*** Dataset content Section Begins ***

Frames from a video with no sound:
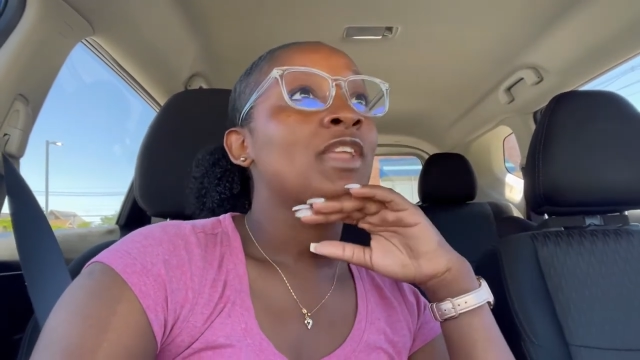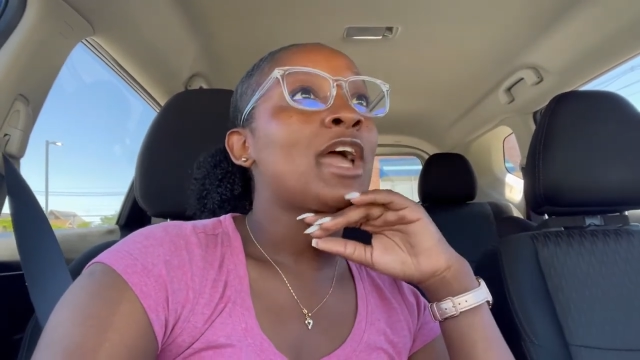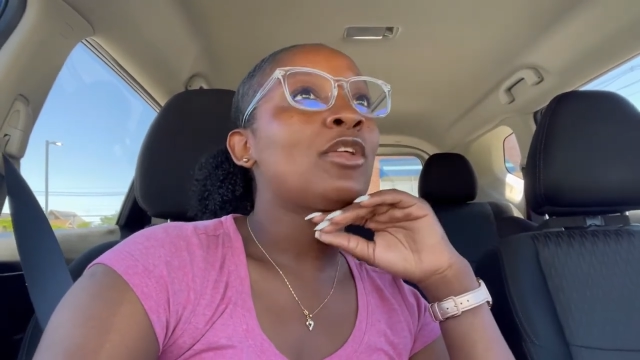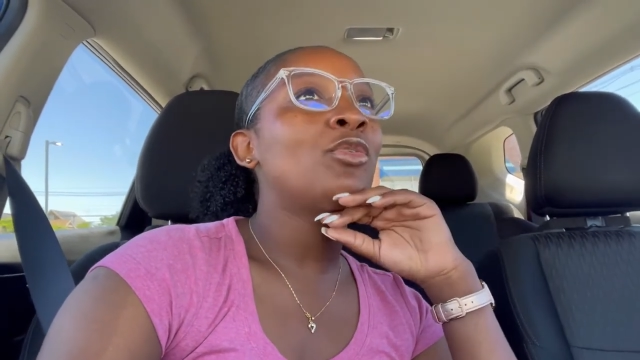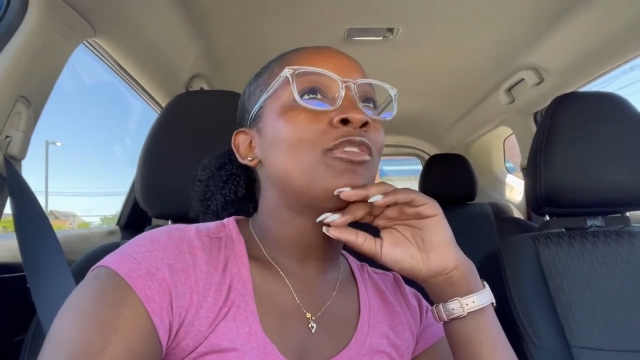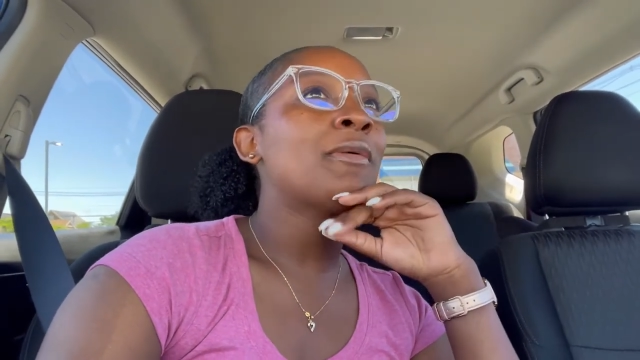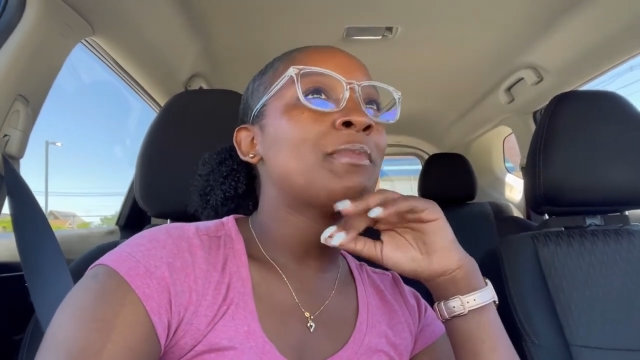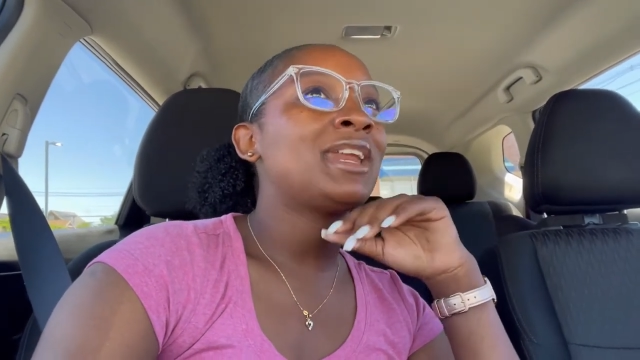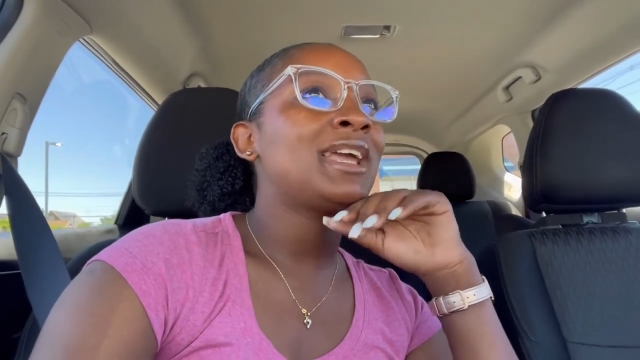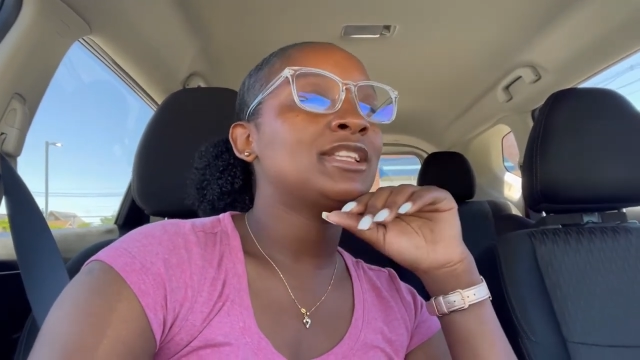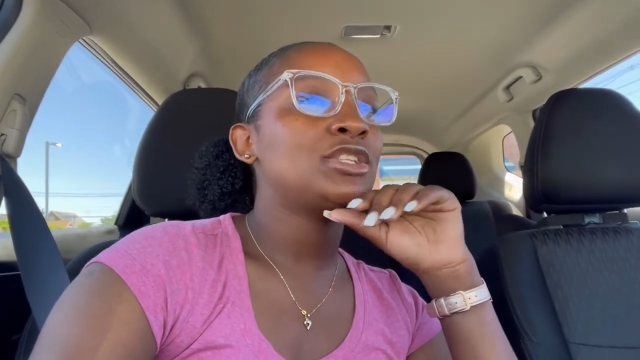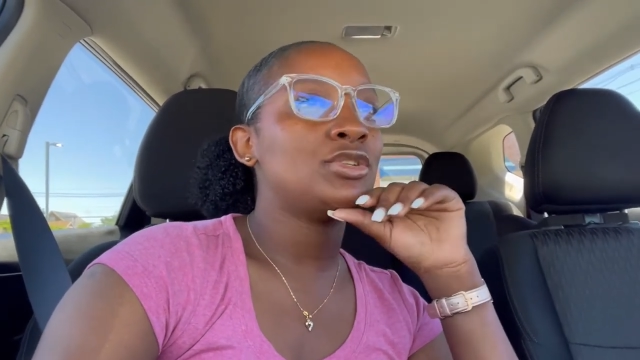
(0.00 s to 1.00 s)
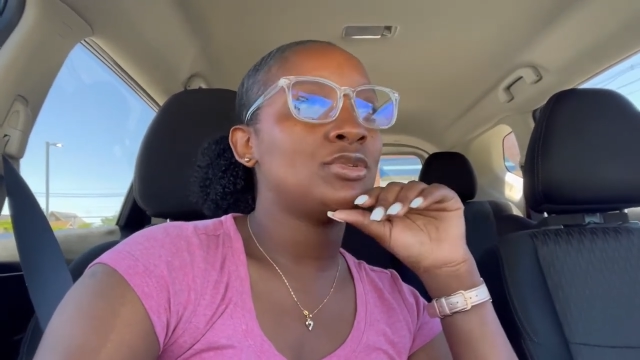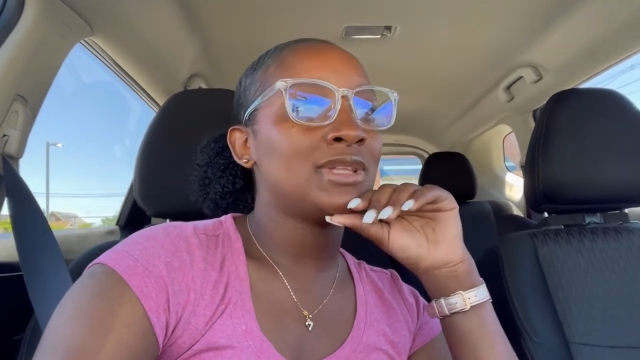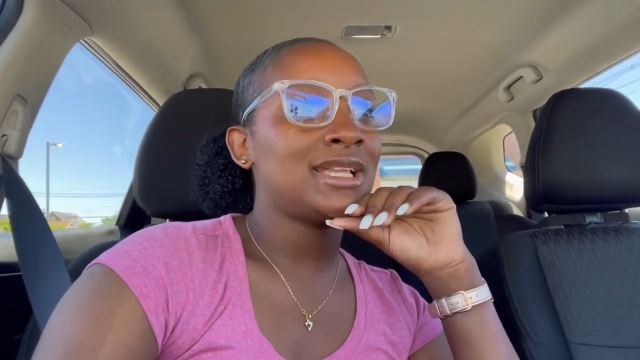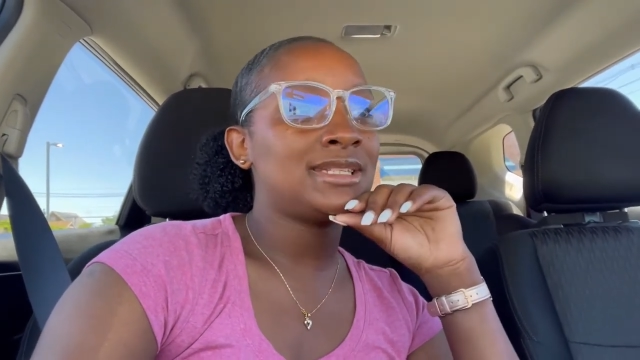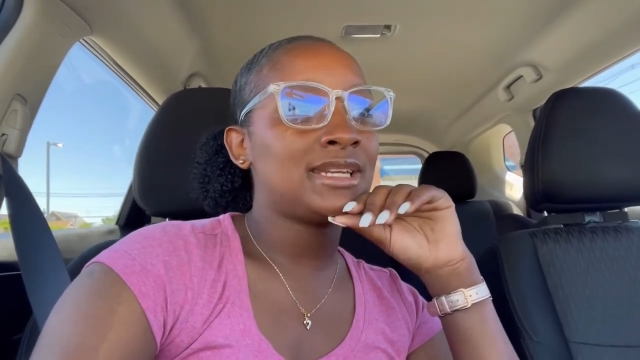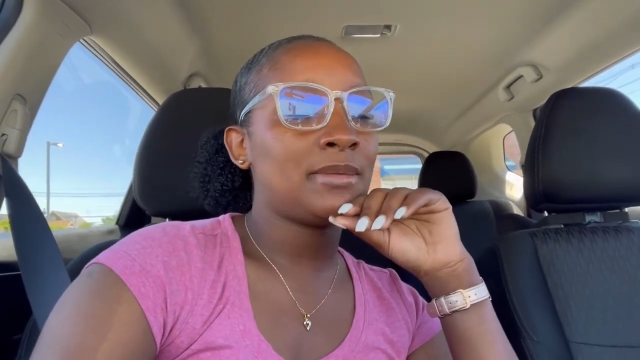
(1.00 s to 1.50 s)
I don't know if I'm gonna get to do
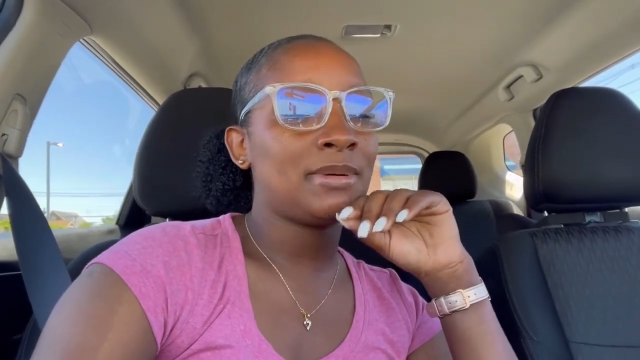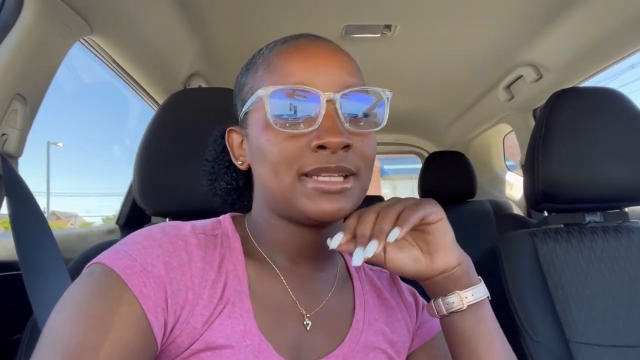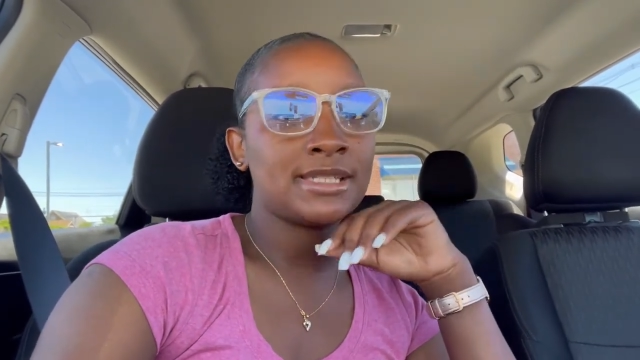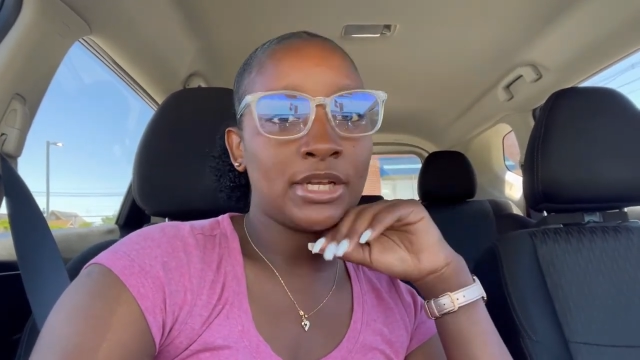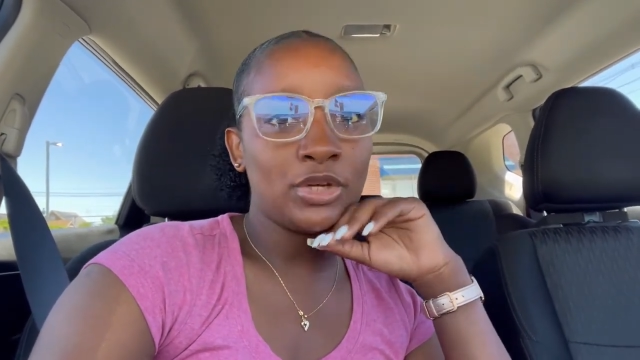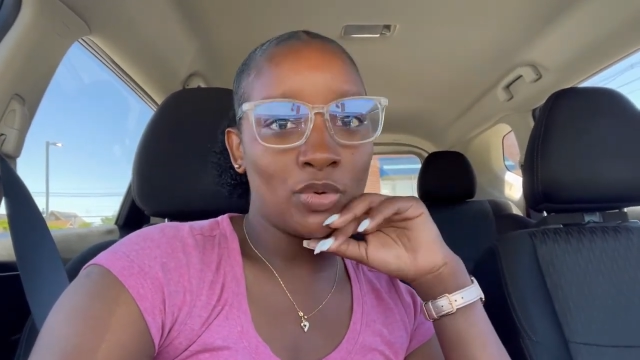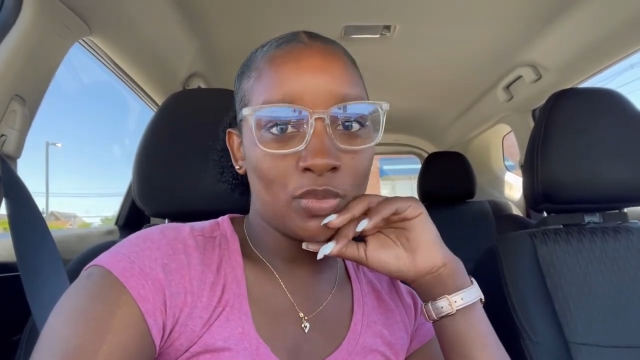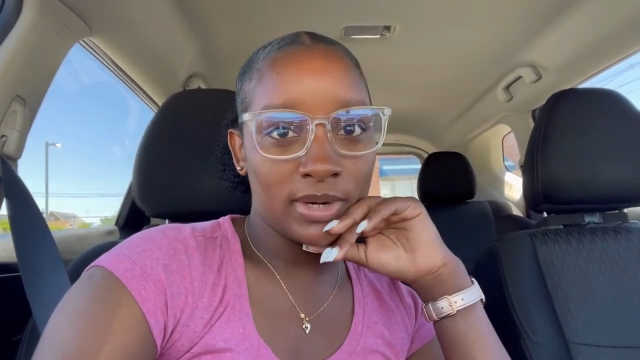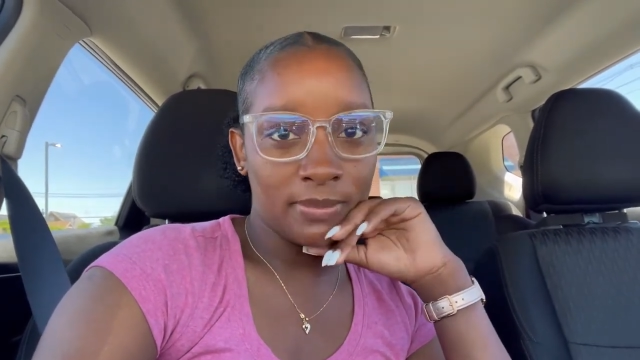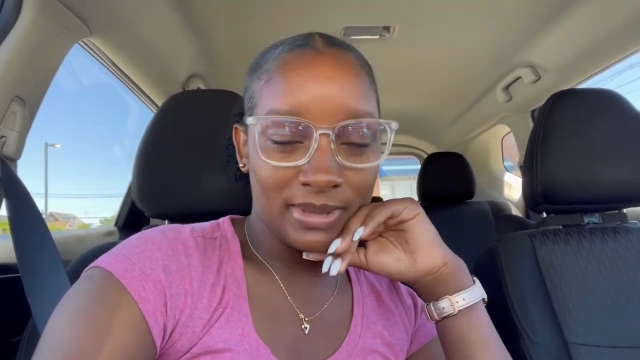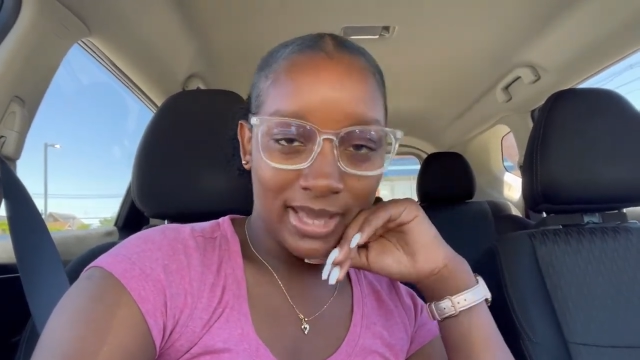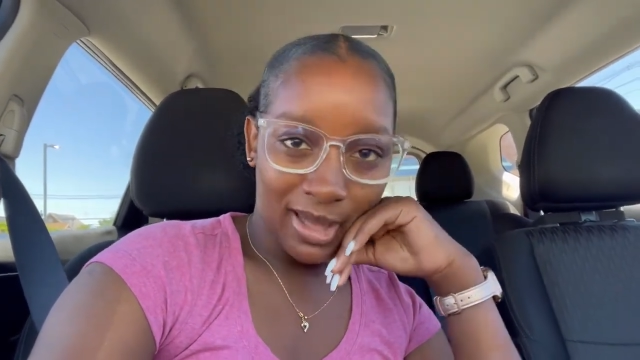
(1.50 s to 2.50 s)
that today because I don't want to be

*** Dataset content Section Ends ***

[Work item]
Each record needs to be reproduced exactly, and no image should be carried over.

[Expected answer]
Frames from a video with no sound:
(0.00 s to 1.00 s)
(1.00 s to 1.50 s)
I don't know if I'm gonna get to do
(1.50 s to 2.50 s)
that today because I don't want to be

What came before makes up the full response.